Although the high reliability and validity for some temporal aspects of chewing supports their clinical use, additional studies are needed to determine their sensitivity and specificity for identifying ALS-related chewing impairments. An important next step is also to determine what measures of mastication decline with disease progression, and how the changes affect swallowing safety and the nutritional and health status of individuals with ALS. For the temporal measures that were found to be reliable, it is important to continue to develop standardized assessment protocols.

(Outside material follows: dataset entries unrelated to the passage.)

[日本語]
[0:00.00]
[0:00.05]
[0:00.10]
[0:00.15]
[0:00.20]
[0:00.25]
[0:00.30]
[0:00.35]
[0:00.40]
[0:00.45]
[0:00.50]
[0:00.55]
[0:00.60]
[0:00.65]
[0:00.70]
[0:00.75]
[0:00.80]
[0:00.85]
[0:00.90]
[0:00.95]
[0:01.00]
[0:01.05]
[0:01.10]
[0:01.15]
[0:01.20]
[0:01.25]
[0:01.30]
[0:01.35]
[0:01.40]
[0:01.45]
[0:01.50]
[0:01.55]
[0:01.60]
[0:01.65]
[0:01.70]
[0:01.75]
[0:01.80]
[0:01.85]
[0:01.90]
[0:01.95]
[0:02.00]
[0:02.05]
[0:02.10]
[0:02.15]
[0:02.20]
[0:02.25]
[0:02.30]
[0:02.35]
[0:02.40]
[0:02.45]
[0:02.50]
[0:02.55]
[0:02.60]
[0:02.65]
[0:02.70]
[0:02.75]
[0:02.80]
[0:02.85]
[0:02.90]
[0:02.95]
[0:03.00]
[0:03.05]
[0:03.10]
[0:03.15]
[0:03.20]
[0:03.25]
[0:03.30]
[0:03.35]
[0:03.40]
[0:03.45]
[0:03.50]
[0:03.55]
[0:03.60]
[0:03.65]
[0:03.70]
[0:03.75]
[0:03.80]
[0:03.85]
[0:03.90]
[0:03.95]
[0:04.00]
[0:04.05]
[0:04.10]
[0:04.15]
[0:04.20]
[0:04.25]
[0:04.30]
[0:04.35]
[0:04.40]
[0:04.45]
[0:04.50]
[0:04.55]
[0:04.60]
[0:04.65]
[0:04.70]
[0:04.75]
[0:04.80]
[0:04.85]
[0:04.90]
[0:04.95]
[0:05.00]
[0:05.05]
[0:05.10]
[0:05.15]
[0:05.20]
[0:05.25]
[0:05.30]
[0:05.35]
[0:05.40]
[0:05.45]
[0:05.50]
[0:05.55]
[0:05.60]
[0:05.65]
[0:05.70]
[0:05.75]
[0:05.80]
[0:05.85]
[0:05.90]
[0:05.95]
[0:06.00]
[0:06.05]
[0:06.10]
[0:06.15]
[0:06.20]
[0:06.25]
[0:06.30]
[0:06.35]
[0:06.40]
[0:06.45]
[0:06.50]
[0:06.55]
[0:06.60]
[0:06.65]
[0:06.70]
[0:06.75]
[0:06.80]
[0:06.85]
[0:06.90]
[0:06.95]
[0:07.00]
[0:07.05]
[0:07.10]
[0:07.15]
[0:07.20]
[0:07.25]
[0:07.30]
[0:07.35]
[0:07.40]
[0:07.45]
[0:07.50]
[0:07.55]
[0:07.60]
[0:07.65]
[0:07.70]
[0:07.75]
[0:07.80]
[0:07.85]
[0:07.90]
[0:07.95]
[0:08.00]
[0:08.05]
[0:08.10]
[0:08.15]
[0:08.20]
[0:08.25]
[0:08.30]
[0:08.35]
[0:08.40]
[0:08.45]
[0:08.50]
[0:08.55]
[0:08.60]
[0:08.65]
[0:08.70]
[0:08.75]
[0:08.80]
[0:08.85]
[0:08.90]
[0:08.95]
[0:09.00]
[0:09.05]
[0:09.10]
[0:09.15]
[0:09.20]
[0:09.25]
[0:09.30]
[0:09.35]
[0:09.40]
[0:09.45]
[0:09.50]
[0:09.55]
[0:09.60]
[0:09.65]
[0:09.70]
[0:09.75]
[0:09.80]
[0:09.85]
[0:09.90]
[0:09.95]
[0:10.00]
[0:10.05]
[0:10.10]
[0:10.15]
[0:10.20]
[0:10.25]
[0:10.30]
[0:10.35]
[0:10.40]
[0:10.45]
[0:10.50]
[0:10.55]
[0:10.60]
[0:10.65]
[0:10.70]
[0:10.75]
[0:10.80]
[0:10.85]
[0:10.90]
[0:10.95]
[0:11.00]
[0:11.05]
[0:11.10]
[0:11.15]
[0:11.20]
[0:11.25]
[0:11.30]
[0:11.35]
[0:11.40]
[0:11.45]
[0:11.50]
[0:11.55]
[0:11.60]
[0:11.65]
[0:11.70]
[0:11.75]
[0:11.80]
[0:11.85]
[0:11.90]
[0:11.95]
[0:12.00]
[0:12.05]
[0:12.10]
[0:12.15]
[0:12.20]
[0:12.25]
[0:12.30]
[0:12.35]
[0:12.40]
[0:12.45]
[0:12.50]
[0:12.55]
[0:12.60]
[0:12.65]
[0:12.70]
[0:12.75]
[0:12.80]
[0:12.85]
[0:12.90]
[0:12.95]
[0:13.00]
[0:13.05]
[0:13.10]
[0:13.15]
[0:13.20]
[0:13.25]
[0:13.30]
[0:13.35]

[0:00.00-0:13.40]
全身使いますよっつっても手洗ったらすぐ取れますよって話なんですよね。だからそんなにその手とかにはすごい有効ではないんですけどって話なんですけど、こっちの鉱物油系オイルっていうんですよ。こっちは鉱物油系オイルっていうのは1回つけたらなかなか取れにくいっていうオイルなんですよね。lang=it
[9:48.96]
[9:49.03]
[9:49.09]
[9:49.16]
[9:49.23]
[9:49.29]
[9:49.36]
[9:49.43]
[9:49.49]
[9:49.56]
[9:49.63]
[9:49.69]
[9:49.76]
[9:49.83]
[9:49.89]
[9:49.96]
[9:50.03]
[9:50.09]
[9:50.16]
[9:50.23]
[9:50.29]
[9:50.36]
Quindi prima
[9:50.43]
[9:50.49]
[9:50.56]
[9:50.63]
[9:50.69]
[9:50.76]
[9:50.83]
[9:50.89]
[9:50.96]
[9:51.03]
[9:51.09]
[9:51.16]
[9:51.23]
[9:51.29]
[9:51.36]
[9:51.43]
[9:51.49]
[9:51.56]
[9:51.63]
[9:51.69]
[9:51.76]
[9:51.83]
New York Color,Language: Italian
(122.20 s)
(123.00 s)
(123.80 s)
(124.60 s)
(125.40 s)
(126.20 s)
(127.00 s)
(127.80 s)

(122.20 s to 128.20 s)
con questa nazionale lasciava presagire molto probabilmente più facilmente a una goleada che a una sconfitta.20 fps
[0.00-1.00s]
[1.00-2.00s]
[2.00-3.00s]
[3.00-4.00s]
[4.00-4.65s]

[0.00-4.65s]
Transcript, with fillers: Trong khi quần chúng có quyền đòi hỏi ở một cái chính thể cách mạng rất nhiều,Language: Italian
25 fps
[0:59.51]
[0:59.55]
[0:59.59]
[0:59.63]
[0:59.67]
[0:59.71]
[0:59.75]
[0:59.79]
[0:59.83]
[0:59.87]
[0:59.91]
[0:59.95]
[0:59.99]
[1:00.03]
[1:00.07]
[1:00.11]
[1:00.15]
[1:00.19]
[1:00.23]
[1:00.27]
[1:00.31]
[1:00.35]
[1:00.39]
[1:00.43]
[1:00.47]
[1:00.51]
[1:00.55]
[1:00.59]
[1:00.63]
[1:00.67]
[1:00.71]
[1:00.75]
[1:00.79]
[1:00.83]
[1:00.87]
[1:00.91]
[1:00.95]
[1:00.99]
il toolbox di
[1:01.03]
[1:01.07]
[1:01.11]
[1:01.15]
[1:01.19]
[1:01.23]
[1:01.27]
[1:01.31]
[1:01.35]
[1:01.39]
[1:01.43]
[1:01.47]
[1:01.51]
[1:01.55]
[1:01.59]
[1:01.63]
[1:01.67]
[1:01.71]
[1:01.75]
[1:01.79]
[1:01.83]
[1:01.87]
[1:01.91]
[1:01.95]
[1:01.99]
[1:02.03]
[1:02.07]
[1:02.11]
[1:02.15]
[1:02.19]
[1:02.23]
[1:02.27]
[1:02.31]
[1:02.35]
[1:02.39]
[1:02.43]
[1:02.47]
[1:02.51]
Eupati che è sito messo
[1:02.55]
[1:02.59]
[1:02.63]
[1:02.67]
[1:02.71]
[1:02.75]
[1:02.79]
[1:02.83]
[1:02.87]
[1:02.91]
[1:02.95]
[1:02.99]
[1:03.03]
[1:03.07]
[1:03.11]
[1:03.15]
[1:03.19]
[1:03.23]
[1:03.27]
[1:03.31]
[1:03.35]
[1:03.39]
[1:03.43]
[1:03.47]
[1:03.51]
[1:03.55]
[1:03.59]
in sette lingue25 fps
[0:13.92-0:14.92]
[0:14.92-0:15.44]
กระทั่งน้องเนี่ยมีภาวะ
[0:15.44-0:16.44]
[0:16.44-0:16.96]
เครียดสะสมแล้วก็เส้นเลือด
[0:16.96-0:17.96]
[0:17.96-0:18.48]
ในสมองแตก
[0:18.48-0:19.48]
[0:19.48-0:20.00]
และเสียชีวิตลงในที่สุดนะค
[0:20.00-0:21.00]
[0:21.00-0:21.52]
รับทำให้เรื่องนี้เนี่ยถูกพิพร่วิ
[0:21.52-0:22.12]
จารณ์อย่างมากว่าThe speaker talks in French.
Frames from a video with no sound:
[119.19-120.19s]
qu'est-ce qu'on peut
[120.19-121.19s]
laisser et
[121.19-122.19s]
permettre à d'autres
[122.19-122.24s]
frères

In the future, 3D motion capture technology may be a better option for assessing chewing performance. Motion capture technology has been successfully used in the field of physical therapy and sports performance for many years [35] and systems are rapidly becoming affordable for face tracking (e.g., Microsoft Kinect) making it feasible for wide-scale clinical use [36].

Conclusions

In this study, temporal measures (i.e., duration of the chewing sequence, number of chewing cycles) were shown to have strong inter-rater reliability and correlated well with the kinematic analysis rendering them appropriate for clinical application. The reliability and validity for spatial and spatiotemporal measures (i.e., range of motion of the jaw, consistency of the chewing pattern) were not as strong, and other assessment methods besides clinical observations should be explored. Reliable descriptions about the changes in jaw performance for chewing may not only provide important information for assessment and disease monitoring, but will also inform our understanding of disease progression.